Joins and Unions in a Data Flow


You can add multiple sources in a data flow as joins or unions. 

  • In a join, shared fields or a condition in two sources will be used to add additional fields to rows. If fields in both sources do not match the join conditions, rows may be excluded from the joined sources. The Join Editor lets you edit the join, selecting join type and join fields.
  • In a union, all fields should match, and the union will add additional rows. For a union, select the matching fields in each source.

You can add a join or union by dragging an additional source onto the existing source, as shown in the following image.

Drag it to the Join bubble or Union bubble. If you drag it onto the canvas near the existing source, a join will be created, by default. Alternatively, you can right-click the SQL object, click Add, then click Join or Union.
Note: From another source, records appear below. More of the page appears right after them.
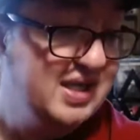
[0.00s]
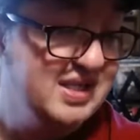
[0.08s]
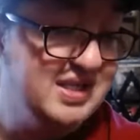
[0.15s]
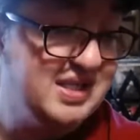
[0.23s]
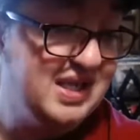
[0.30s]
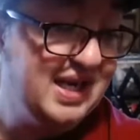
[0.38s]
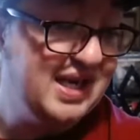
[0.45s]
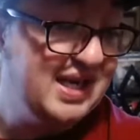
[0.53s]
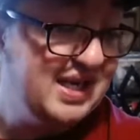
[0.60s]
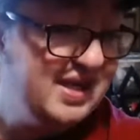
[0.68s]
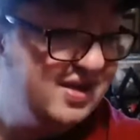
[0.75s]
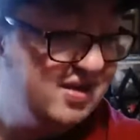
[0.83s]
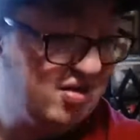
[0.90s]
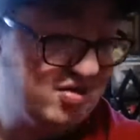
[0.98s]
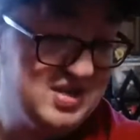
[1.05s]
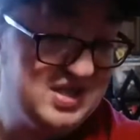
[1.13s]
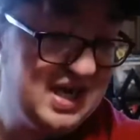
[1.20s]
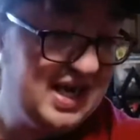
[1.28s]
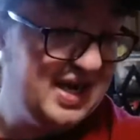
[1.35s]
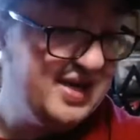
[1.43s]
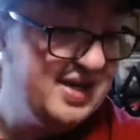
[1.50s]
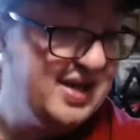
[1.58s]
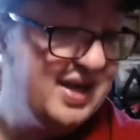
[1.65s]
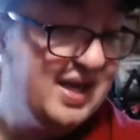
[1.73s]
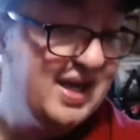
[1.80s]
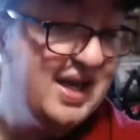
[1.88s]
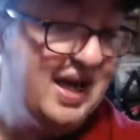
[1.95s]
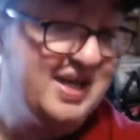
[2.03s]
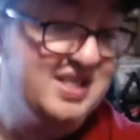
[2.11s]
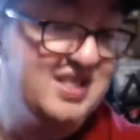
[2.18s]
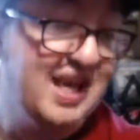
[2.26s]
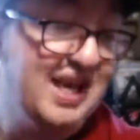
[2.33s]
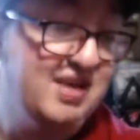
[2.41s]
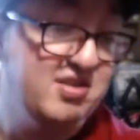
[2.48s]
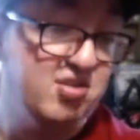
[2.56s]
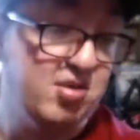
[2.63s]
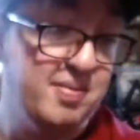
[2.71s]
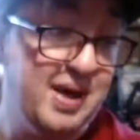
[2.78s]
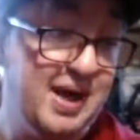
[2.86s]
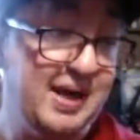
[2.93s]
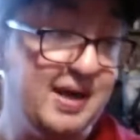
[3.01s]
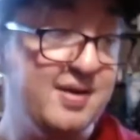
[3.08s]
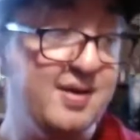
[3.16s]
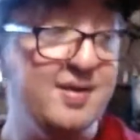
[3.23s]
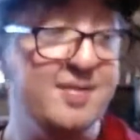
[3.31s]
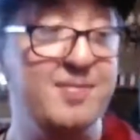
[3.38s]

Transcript: Zed and Saint Germain.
The dminv source has product data, but no order data. To see the order information, you can drag the dmord synonym onto the flow canvas, as shown in the following image

The Join Editor and Sample Data panels open. You can also right-click the Join object and click Join Editor. The Join Configuration panel shows the join properties and enables you to edit them, as shown in the following image.

An inner join was automatically created based on the same field name PROD_NUM in both files. You can edit the join condition, add additional join conditions, and change the type of join. The types of joins supported are:

  • Inner join. The join fields in both sources must match, or the row will be excluded.
  • Left outer join. All rows from the host file will be retained. If a row in the target file matches, its field values will be included in the row, otherwise default values will be substituted.
  • Right outer join. All rows from the target file will be retained. If a row in the host file matches, its field values will be included in the row, otherwise default values will be substituted.
  • Full outer join. All rows from both files will be retained. Any row from both files that matches has the field values from both files, otherwise default values will be substituted.
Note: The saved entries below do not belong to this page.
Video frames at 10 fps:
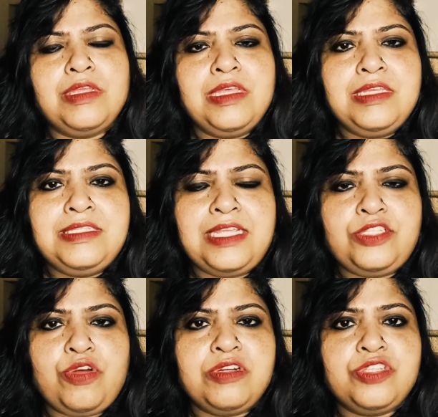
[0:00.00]
sets
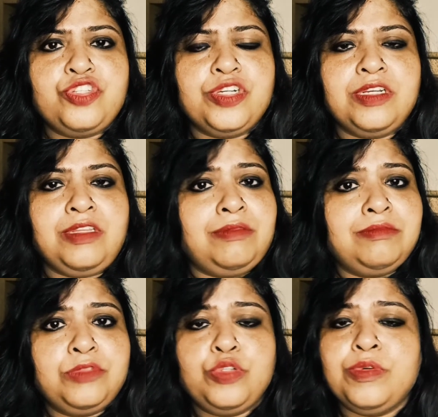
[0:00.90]
on his journey
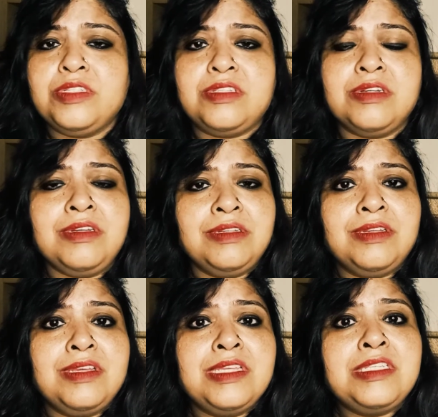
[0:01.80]
towards the
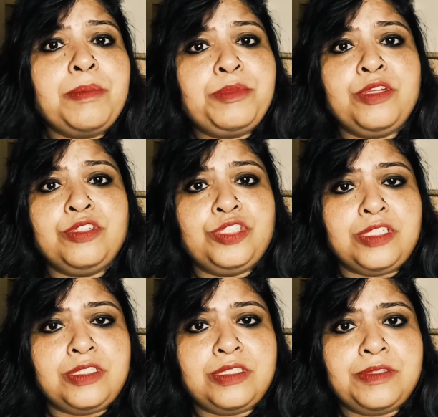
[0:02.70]

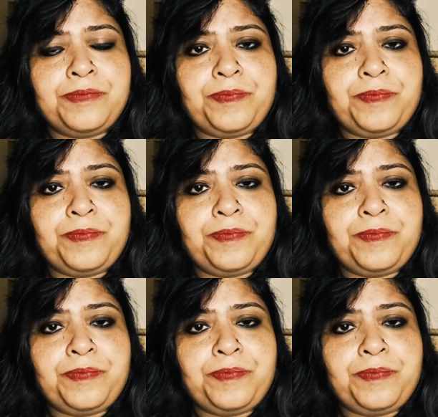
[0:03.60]
Saptarishis.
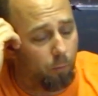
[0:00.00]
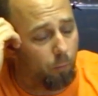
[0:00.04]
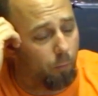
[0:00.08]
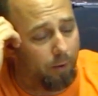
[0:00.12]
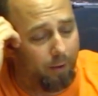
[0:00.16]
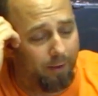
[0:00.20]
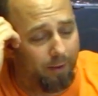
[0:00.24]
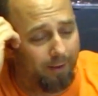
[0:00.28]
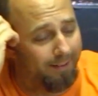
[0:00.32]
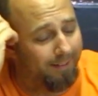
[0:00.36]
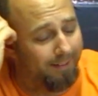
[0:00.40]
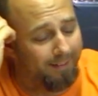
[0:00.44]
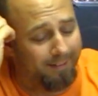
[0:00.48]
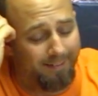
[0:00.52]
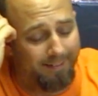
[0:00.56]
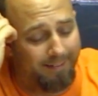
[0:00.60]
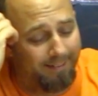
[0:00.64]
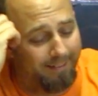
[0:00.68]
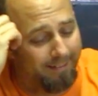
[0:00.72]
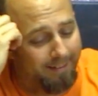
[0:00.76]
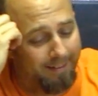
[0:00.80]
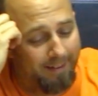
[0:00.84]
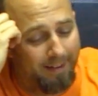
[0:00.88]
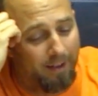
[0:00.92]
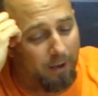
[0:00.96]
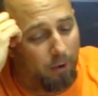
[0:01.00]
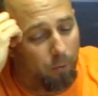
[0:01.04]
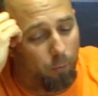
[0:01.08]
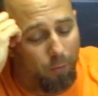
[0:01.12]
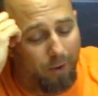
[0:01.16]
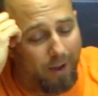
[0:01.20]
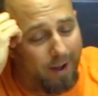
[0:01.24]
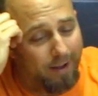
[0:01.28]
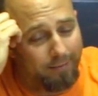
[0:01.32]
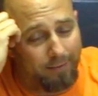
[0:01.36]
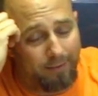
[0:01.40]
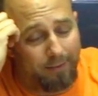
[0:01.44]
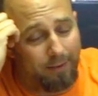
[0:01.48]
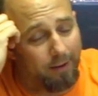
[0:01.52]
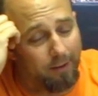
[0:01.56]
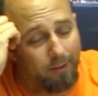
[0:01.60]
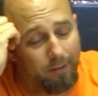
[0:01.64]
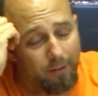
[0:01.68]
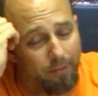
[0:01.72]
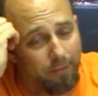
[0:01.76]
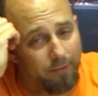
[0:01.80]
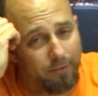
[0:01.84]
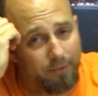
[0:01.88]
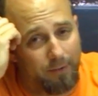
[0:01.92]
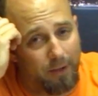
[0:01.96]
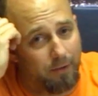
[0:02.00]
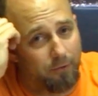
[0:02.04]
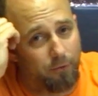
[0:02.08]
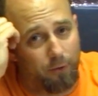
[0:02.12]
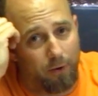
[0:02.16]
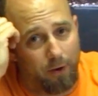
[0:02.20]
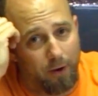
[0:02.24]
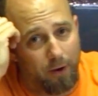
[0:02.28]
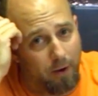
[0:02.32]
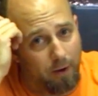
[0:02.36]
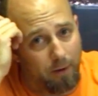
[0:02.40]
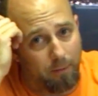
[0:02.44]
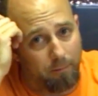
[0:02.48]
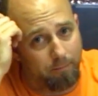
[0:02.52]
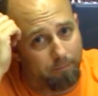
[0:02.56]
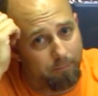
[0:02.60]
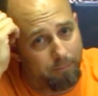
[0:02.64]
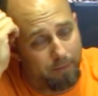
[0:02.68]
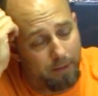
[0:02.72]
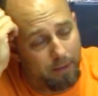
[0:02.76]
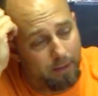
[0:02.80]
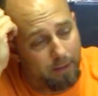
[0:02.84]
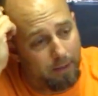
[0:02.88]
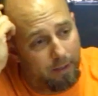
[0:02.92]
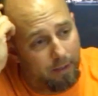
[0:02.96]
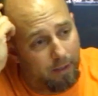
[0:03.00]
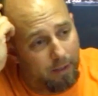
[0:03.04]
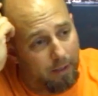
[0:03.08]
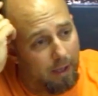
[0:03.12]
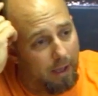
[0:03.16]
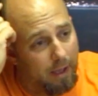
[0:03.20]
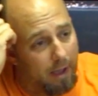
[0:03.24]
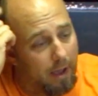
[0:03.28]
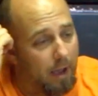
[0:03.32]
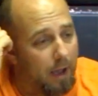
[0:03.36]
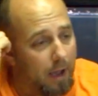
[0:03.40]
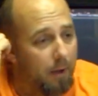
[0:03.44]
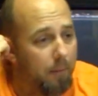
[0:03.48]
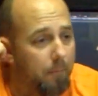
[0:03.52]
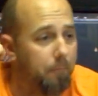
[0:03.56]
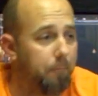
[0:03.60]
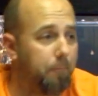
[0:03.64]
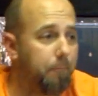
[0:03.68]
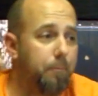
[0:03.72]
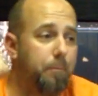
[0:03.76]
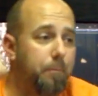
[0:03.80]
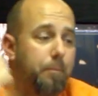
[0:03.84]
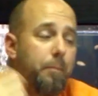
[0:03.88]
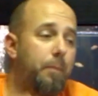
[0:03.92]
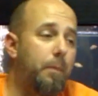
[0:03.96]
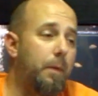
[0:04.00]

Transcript: we got the deal of the century on them.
The Join Profiler tab shows the effects of the join. There was not a perfect match between the two files, as shown in the following image.

 

The excluded count, represent product numbers that were not found in one of the files. Because of the inner join, these records will be excluded.

Click the Close button (X) at the top right of the window to return to the data flow view.

Right-click the SQL object, and click Edit.

Multi-select the fields from the joined source that you want in the flow.

Right-click and select Add to Query, then Column.